What the thing was, he would never tell. It was like some of the carvings on the hellish altar, but it was alive. Nature had never made it in this form, for it was too palpably unfinished. The deficiencies were of the most surprising sort, and the abnormalities of proportion could not be described. Willett consents only to say that this type of thing must have represented entities which Ward called up from imperfect salts, and which he kept for servile or ritualistic purposes. If it had not had a certain significance, its image would not have been carved on that damnable stone. It was not the worst thing depicted on that stone—but Willett never opened the other pits. At the time, the first connected idea in his mind was an idle paragraph from some of the old Curwen data he had digested long before; a phrase used by Simon or Jedediah Orne in that portentous confiscated letter to the bygone sorcerer:
“Certainly, there was Noth’g butt ye liveliest Awfullness in That which H. rais’d upp from What he cou’d gather onlie a Part of.”

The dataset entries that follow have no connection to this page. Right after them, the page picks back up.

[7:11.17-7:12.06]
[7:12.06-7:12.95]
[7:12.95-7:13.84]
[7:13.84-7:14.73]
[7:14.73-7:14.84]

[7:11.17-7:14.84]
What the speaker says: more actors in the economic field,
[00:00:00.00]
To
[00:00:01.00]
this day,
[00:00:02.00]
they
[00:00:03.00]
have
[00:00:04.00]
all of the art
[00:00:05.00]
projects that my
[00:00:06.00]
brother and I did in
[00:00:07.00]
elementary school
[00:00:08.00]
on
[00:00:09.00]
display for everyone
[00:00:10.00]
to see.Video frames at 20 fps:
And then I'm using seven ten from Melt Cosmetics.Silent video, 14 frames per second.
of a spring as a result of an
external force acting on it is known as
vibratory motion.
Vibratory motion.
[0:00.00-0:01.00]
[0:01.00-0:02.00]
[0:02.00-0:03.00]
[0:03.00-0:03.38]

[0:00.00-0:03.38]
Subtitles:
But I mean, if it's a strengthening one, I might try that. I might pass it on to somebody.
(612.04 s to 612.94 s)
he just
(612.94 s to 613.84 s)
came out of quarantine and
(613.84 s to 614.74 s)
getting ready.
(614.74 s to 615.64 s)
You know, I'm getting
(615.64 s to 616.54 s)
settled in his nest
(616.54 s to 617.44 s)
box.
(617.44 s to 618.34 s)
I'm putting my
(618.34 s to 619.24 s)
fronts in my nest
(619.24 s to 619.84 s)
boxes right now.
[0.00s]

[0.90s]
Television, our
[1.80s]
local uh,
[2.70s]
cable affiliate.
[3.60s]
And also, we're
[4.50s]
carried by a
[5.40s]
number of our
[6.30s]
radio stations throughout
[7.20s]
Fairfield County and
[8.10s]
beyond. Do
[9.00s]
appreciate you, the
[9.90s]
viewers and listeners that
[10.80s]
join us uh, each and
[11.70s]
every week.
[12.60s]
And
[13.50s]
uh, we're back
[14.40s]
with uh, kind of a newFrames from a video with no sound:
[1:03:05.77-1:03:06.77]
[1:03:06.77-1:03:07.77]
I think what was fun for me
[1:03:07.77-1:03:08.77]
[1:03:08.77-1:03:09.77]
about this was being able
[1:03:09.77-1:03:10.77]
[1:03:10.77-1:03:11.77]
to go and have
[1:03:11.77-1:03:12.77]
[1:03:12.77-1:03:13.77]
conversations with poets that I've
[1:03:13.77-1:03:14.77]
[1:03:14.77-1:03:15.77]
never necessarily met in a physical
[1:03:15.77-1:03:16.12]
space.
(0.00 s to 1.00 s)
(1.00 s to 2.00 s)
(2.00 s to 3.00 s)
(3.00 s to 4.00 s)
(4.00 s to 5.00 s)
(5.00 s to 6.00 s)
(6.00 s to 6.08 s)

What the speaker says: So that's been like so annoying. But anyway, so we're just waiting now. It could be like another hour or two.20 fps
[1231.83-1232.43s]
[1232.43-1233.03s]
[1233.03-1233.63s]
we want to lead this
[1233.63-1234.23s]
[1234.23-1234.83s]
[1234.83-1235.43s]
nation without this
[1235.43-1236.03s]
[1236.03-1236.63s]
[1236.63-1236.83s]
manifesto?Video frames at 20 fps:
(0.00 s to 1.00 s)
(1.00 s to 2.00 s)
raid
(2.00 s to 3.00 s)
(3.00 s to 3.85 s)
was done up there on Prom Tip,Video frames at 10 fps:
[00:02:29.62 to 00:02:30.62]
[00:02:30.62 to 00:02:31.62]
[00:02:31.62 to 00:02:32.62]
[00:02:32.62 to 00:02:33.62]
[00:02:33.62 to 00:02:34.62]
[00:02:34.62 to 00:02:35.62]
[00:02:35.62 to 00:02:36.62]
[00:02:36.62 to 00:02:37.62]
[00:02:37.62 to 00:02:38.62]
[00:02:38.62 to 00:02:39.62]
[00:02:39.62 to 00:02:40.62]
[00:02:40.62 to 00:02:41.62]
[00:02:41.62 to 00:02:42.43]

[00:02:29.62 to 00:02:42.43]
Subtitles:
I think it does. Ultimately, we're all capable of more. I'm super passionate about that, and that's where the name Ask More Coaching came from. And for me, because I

Then, horribly supplementing rather than displacing this image, there came a recollection of those ancient lingering rumors anent the burned and twisted thing found in the fields a week after the Curwen raid. Charles Ward had once told the doctor what old Slocum said of that object; that it was neither thoroughly human, nor wholly allied to any animal which Pawtuxet folk had ever seen or read about.
These words hummed in the doctor’s mind as he rocked to and fro, squatting on the nitrous stone floor. He tried to drive them out, and repeated the Lord’s Prayer to himself; eventually trailing off into a mnemonic hodgepodge like the modernistic “Waste Land” of Mr. T. S. Eliot and finally reverting to the oft-repeated dual formula he had lately found in Ward’s underground library: “Yʻai ʻngʻngah, Yog-Sothoth,” and so on till the final underlined “Zhro.” It seemed to soothe him and he staggered to his feet after a time; lamenting bitterly his fright-lost torch and looking wildly about for any gleam of light in the clutching inkiness of the chilly air. Think he would not; but he strained his eyes in every direction for some faint glint or reflection of the bright illumination he had left in the library. After awhile he thought he detected a suspicion of a glow infinitely far away, and toward this he crawled in agonized caution on hands and knees amidst the stench and howling, always feeling ahead lest he collide with the numerous great pillars or stumble into the abominable pit he had uncovered.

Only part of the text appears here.